A Vice-Presidente da ADPEP, Anna Izabel Santos, irá compor a mesa. Ela explica que a programação faz alusão ao Dia Internacional da Igualdade Feminina e ao aniversário da Lei Maria da Penha. Segundo ela, o principal objetivo do evento é fomentar a discussão na sociedade sobre o desequilíbrio de oportunidades vivenciado pelas mulheres em todos
os âmbitos da vida, especialmente no mundo do trabalho, e da necessidade de fomentar políticas públicas para a inserção das mulheres no mercado.
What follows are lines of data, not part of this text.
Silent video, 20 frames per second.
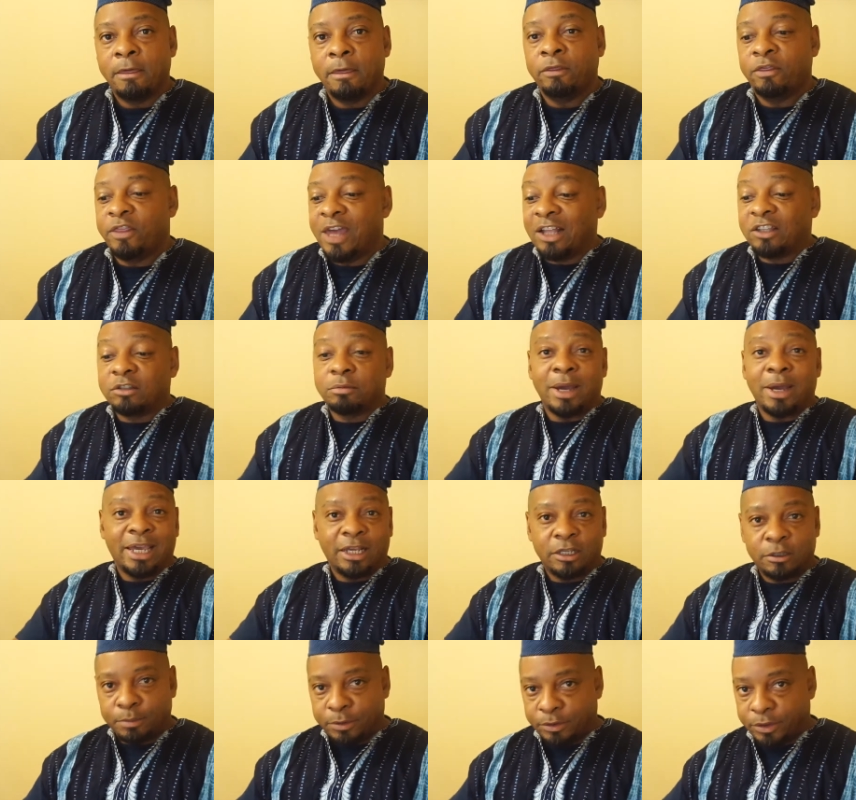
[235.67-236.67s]
That's my
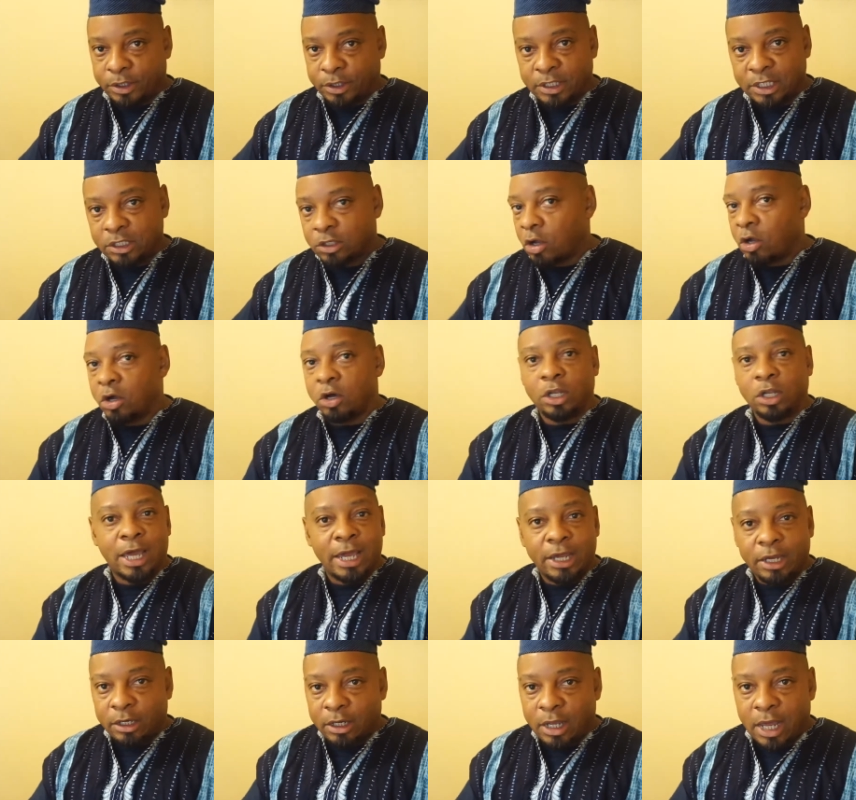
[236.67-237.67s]
experience. That's all
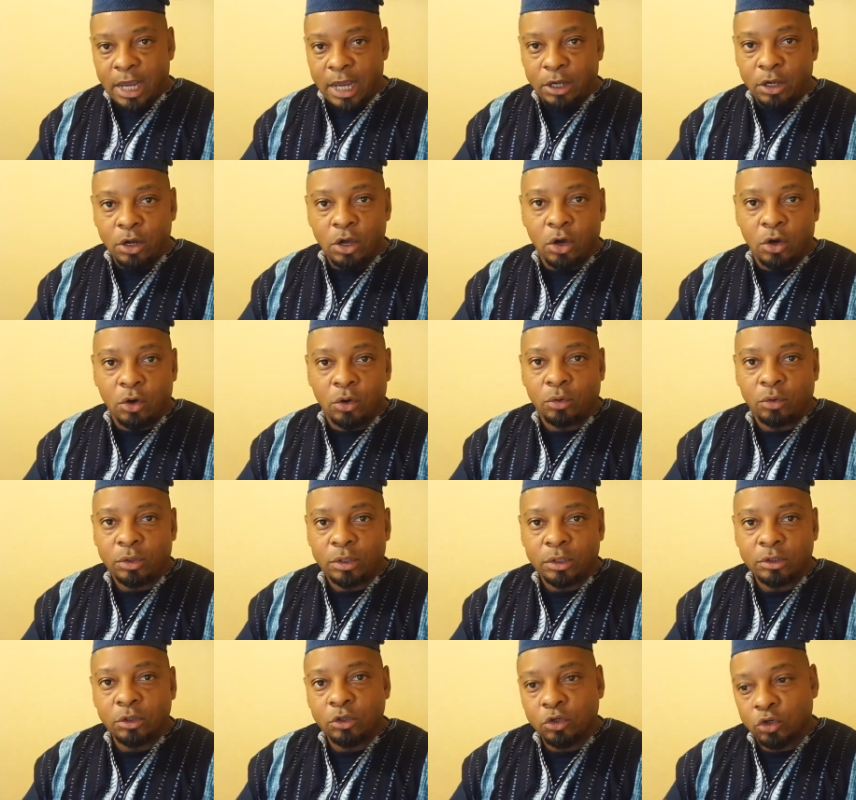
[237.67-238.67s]
I I know
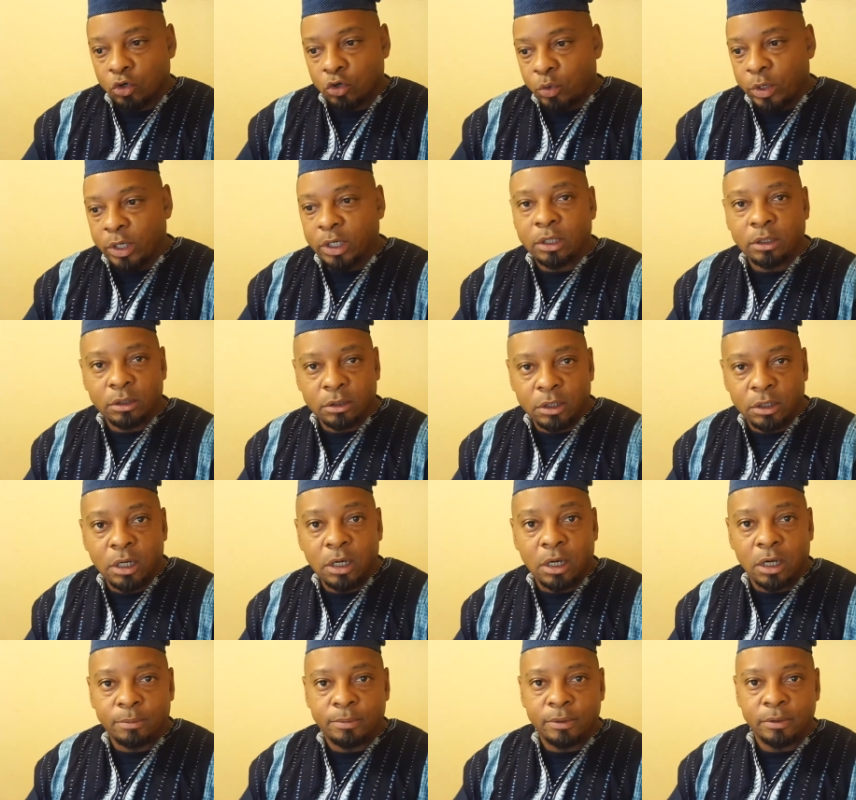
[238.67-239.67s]
growing
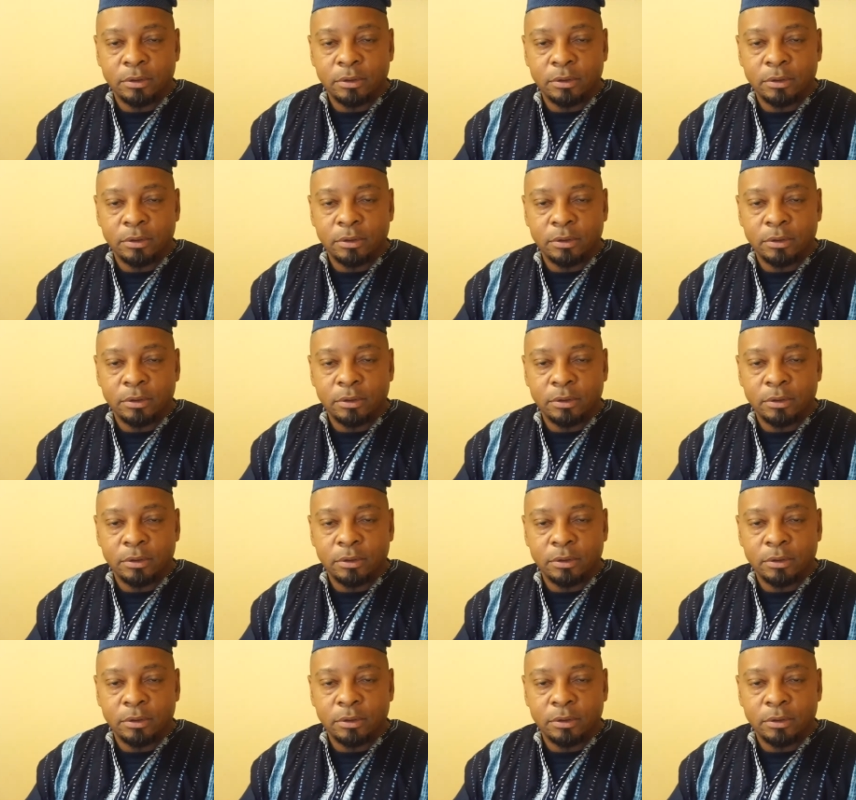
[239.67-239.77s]
up,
A mesa também será composta pela Deputada Marinor Brito, que falará sobre as
dificuldades que a mulher enfrenta na política; Renata Taylor, ativista do movimento LGBTQI+; Cleide Ferreira, engenheira sanitarista e coordenadora operacional da Cosanpa; professora Lilia Cabral, que vai tratar da poesia afro como forma de reconhecimento; e Érika Cristina Monteiro, da Coordenadoria da Mulher Advogada. Também participará o promotor de Justiça Franklin Lobato, do Ministério Público do Pará (MPPA).

A organização garante ainda a presença de diversos movimentos de mulheres de Belém.
Dra Anna Izabel explica que os problemas das mulheres encarceradas são a temática mais tratada por ela enquanto Defensora Pública, atualmente, e é o tema sobre o qual falará na mesa. “O machismo está presente em todos os setores sociais. No caso das mulheres presas, elas precisam passar também pelo machismo de algumas decisões judiciais. Por exemplo, as que possuem filhos menores de 12 anos ou deficientes têm o direito à liberdade. No entanto, os juízes, muitas vezes, negam esse direito. É por conta dessas situações que criamos o Grupo de Trabalho (GT) Mulheres Livres, para que trabalhemos
o assunto de forma sistemática”, relata.

O evento se inicia às 9h, no Auditório João Batista, da ALEPA. Não perca!